Werth drew a one-out walk, advanced to third base on a single by Denard Span and scored on another single by Asdrubal Cabrera, knotting the game at 5. He then played right field and returned to the plate in the 11th, when he doubled over Gregory Polanco’s head in left field to spark the final push.

“There’s a lot at stake here this season,” Werth said, “and I want to be a part of it.”

Before all of that, the game went from tame to wacky in a hurry. After Doug Fister spun four hitless innings, two Pirates reached base on errors by Ian Desmond and Anthony Rendon in the sixth. A third was safe at first when Rendon’s throw hit him in the back.

In one of his most impressive innings of the season, Fister induced a pair of grounders that led to force plays at the plate. With a fly ball to right field, he wiggled out of the inning.

“That inning could’ve blown up, and he didn’t allow that,” Williams said. “That’s a key moment in the game.”

In the seventh, it was Pittsburgh’s turn to make a few mistakes. With the bases loaded and nobody out, Cabrera hit a slow bouncer to first base, where Ike Davis collected the ball and tried to throw out Taylor at home. But his throw bounced off catcher Russell Martin’s mitt and rolled down the third-base line. Taylor touched home and Kevin Frandsen, realizing that the Pirates could not get to the ball in time, rounded third, slid headfirst into home and pulled the Nationals ahead.

In the following at-bat, another grounder turned into a high throw at the plate, allowing Span to slide under Martin’s feet for another run. After a spotless eighth inning by Tyler Clippard, Soriano jogged to the mound in the ninth in search of his 30th save.

But he, like so many players Sunday night, made an uncharacteristic error, hitting Starling Marte in the back to lead off the inning. A single, a walk, a wild pitch, a fielder’s choice and a bases-clearing double followed, forcing Williams to remove his closer from the game. Soriano left the field to boos, then Matt Thornton pitched his way out of the inning.

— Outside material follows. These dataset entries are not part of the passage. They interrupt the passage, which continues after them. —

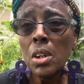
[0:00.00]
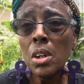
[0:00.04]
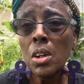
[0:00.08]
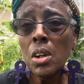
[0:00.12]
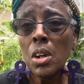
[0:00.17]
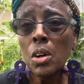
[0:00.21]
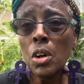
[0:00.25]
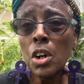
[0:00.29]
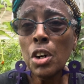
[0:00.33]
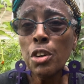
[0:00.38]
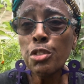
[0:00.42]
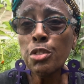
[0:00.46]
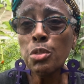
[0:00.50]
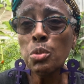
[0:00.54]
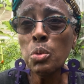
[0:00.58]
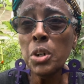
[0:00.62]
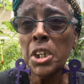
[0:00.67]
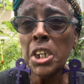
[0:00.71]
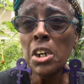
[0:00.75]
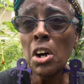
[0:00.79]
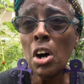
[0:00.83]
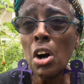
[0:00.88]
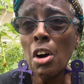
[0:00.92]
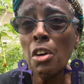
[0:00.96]
if we
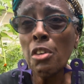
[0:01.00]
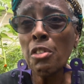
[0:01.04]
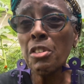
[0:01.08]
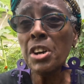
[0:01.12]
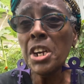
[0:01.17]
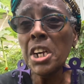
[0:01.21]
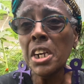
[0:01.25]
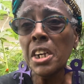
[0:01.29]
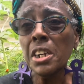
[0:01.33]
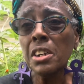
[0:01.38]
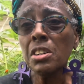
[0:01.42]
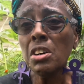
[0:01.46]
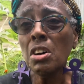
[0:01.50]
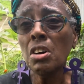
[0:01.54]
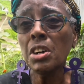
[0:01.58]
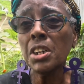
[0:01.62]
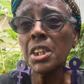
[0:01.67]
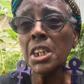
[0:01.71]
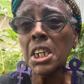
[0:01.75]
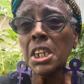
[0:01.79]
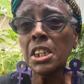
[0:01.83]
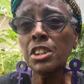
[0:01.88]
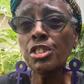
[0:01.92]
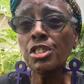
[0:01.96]
are a
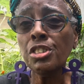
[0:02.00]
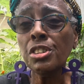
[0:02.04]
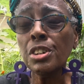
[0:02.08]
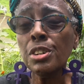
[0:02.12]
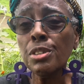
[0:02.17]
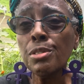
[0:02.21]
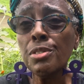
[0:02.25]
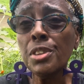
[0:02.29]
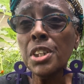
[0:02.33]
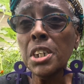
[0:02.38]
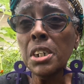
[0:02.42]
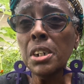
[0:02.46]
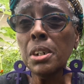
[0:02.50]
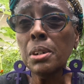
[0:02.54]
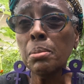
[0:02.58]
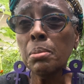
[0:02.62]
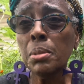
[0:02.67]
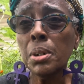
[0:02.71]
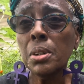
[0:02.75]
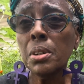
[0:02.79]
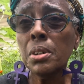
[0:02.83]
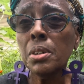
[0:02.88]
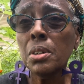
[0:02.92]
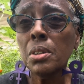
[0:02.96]
reincarnation of them
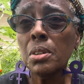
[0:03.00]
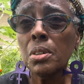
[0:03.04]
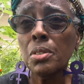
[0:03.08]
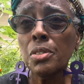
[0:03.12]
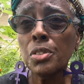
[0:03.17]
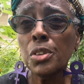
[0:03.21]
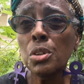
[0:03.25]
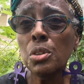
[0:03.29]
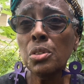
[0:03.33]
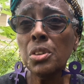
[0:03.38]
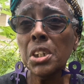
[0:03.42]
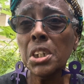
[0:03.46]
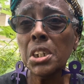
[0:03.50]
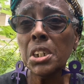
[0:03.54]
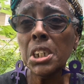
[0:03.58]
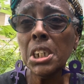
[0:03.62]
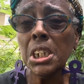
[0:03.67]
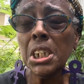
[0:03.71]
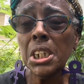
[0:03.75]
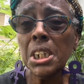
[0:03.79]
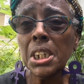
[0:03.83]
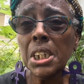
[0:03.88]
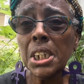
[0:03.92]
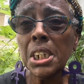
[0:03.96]
through the
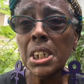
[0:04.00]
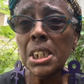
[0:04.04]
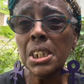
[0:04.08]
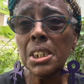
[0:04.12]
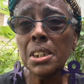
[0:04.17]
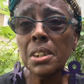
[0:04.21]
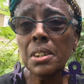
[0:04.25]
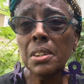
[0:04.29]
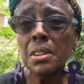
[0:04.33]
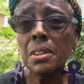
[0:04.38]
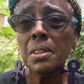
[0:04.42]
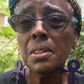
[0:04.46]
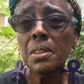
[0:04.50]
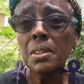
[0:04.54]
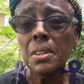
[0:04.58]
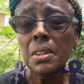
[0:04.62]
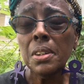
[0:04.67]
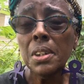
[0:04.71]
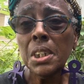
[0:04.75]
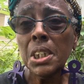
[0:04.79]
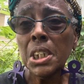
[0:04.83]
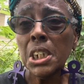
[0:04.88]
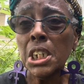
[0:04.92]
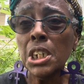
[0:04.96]
DNA,
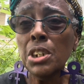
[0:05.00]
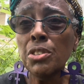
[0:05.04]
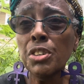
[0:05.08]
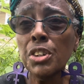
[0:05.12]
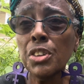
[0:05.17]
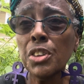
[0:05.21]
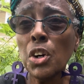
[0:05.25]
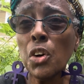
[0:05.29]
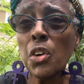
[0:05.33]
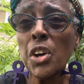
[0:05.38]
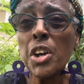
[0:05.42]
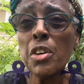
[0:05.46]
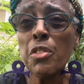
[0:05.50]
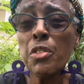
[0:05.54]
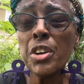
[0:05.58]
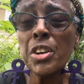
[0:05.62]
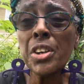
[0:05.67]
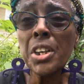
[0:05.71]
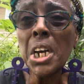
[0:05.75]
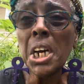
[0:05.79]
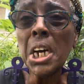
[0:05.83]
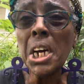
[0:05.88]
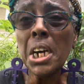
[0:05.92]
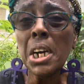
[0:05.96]
even though every
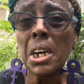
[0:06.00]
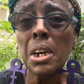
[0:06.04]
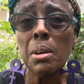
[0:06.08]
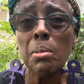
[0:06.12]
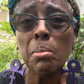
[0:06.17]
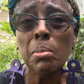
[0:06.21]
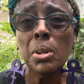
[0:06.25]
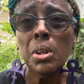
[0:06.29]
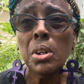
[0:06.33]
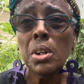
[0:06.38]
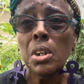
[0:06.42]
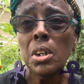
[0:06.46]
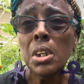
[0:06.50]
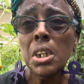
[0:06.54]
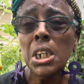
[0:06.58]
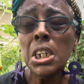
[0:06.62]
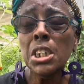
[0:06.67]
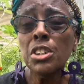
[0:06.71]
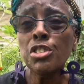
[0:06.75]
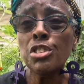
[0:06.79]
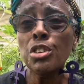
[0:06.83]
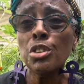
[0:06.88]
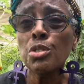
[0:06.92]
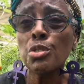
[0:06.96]
time
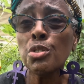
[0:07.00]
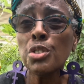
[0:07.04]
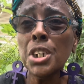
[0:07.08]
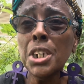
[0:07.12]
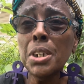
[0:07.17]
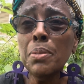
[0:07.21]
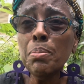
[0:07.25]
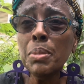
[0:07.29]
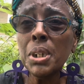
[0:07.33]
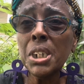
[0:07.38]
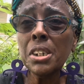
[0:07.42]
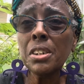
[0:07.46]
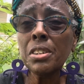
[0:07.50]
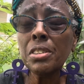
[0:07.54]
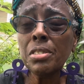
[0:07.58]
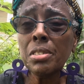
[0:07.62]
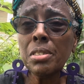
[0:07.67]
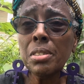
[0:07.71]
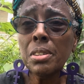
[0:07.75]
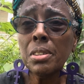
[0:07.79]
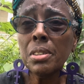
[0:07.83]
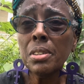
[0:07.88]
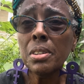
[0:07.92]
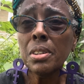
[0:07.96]
it's a remix,
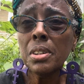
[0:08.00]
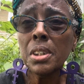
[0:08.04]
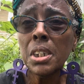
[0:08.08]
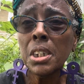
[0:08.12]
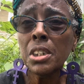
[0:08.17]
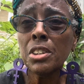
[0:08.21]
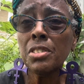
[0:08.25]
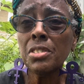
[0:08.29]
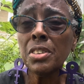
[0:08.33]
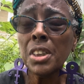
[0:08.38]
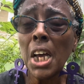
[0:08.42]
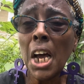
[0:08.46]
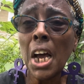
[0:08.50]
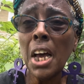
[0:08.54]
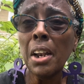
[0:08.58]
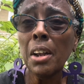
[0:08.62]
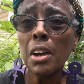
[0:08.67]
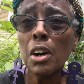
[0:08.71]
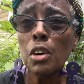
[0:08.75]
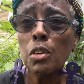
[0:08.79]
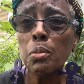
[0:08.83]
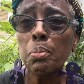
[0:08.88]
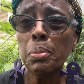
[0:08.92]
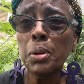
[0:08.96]
it's not
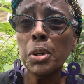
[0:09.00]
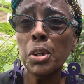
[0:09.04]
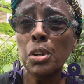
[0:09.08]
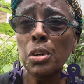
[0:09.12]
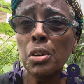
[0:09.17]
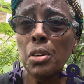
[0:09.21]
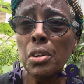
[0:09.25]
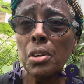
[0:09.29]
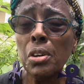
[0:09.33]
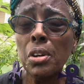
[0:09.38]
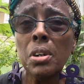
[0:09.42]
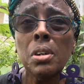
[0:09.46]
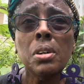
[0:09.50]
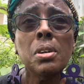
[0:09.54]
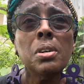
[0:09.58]
a pure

“I think the fans here not be the same fans in New York, because I play two years in New York and it be more loud that that,” Soriano said. “I no do my job. What I have to say? Nothing.”

On this night, however, Soriano was absolved. Ross Detwiler threw two steady innings, Washington’s confidence never wavered and Werth returned in style. A wacky evening ended with a mob near the first-base dugout, and Gatorade dripping from Hairston’s jersey after a celebratory bath.

“I think today was a tribute to just the team mentality in general,” Fister said. “That’s a lesson learned for us, knowing that if something goes wrong, there’s 24 guys right behind you to pick you up. Whether it’s offense, whether it’s defense, guys are playing well together.”